Conceptual Overview and Discussion
The term sensemaking has been broadly used by a number of researchers to describe the process in which individuals engage to make sense of ambiguous situations. Weick's sensemaking model provides the most comprehensive description of the sensemaking process at both the individual and the organizational levels. The strength of Weick's sensemaking is in its ability to bring together the various strands of his earlier research into a comprehensive framework for understanding the social psychological and structural elements of organizing.
The origins of sensemaking are rooted in Weick's dissatisfaction with more traditional approaches to organizational analysis and his concern for process over outcomes. His initial intention was to provide a framework for understanding the process of organizing. His view of organizations as loosely coupled systems led him to explore the social psychological aspects of organizations. Thus, sensemaking is an alternative to mainstream methods of analysis, which see organizations as rational entities. By tying together various strands of social and psychological theories, including Harold Garfinkel's work on juries, Chris Argyris and Donald Schon's double-loop learning, and elements of Peter Berger and Thomas Luckmann's social constructionism, Weick was able to develop a full-blown sensemaking model.

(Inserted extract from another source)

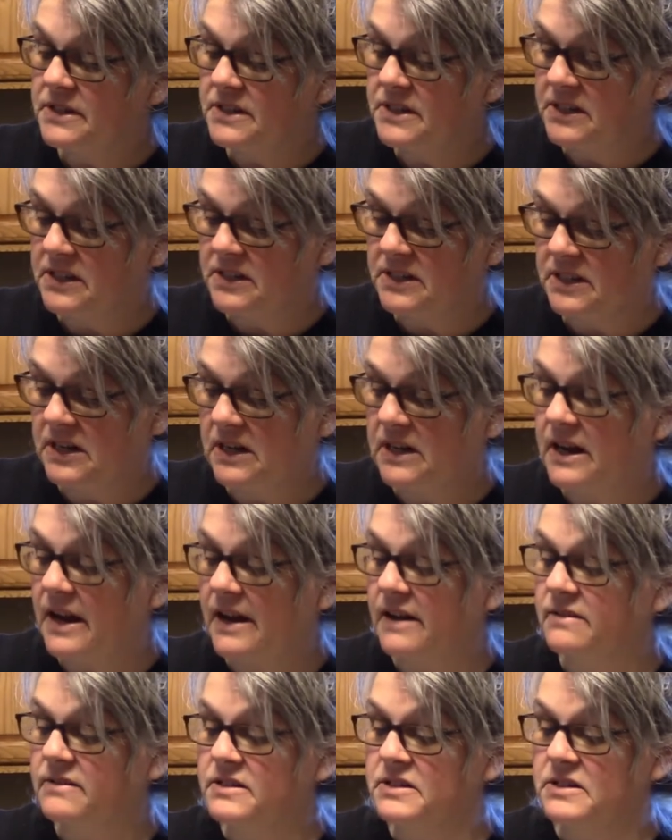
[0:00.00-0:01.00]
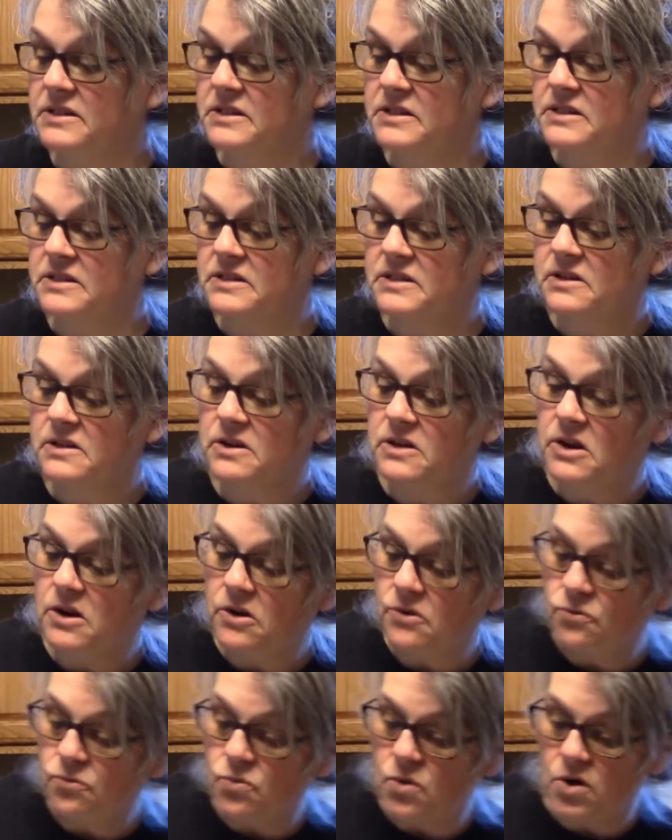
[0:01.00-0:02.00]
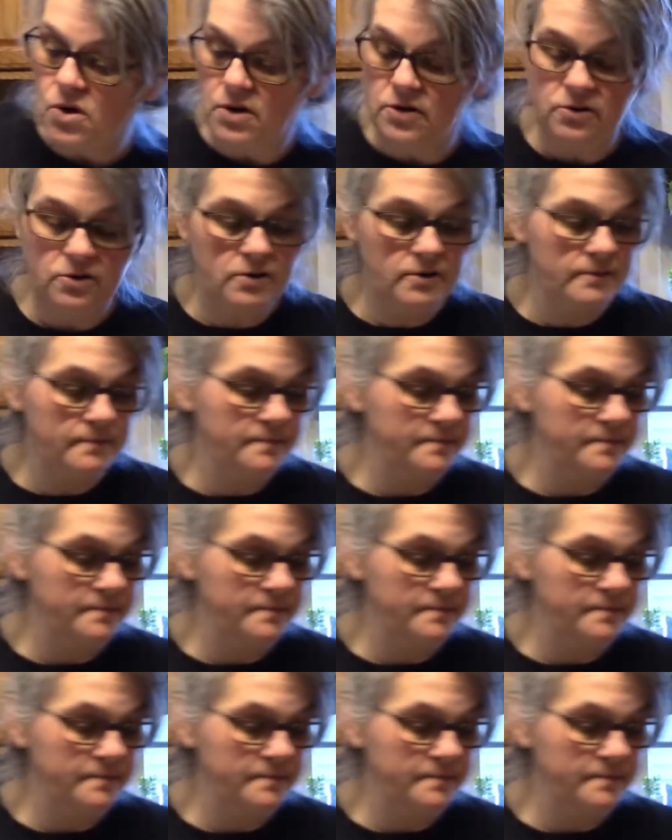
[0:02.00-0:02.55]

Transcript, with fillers: 16 ounces of water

According to Weick, through sensemaking “people make sense of things by seeing a world on which they have already imposed what they believe.” The action of sensemaking is triggered by ambiguous or uncertain events that disrupt our routines and force us to deal with them—or, in this case, make sense of them. Early attempts at using sensemaking include analysis of organizational disasters and the processes that set them in motion. Through a study of the cockpit tapes of the Tenerife air disaster, Weick showed us how small separate failures could contribute to major disaster by suggesting that when interruptions of important routines lead to system breakdowns, people revert to familiar scripts and habitual responses. This 1990 study, which shows how interdependence, and sensemaking by the extraction of cues, lent plausibility to pilots' actions, is one of the earliest applications of sensemaking as an analytical tool.
Much of Weick's early work was used to analyze organizational disasters. In 1993, he again applied a form of sensemaking to the study of the Mann Gulch disaster, to show how organizations unravel. In this study of firefighters, most of whom died because they failed to heed the advice of their leaders to drop their tools and not try to outrun the fire, Weick linked identity construction with routines to show how the firefighters' sensemaking was made plausible when they faced contradictory cues, which made their actions seem contradictory. The analysis of Mann Gulch is significant because it stresses the importance that interlocking behaviors and structure have on the sensemaking process and behavior.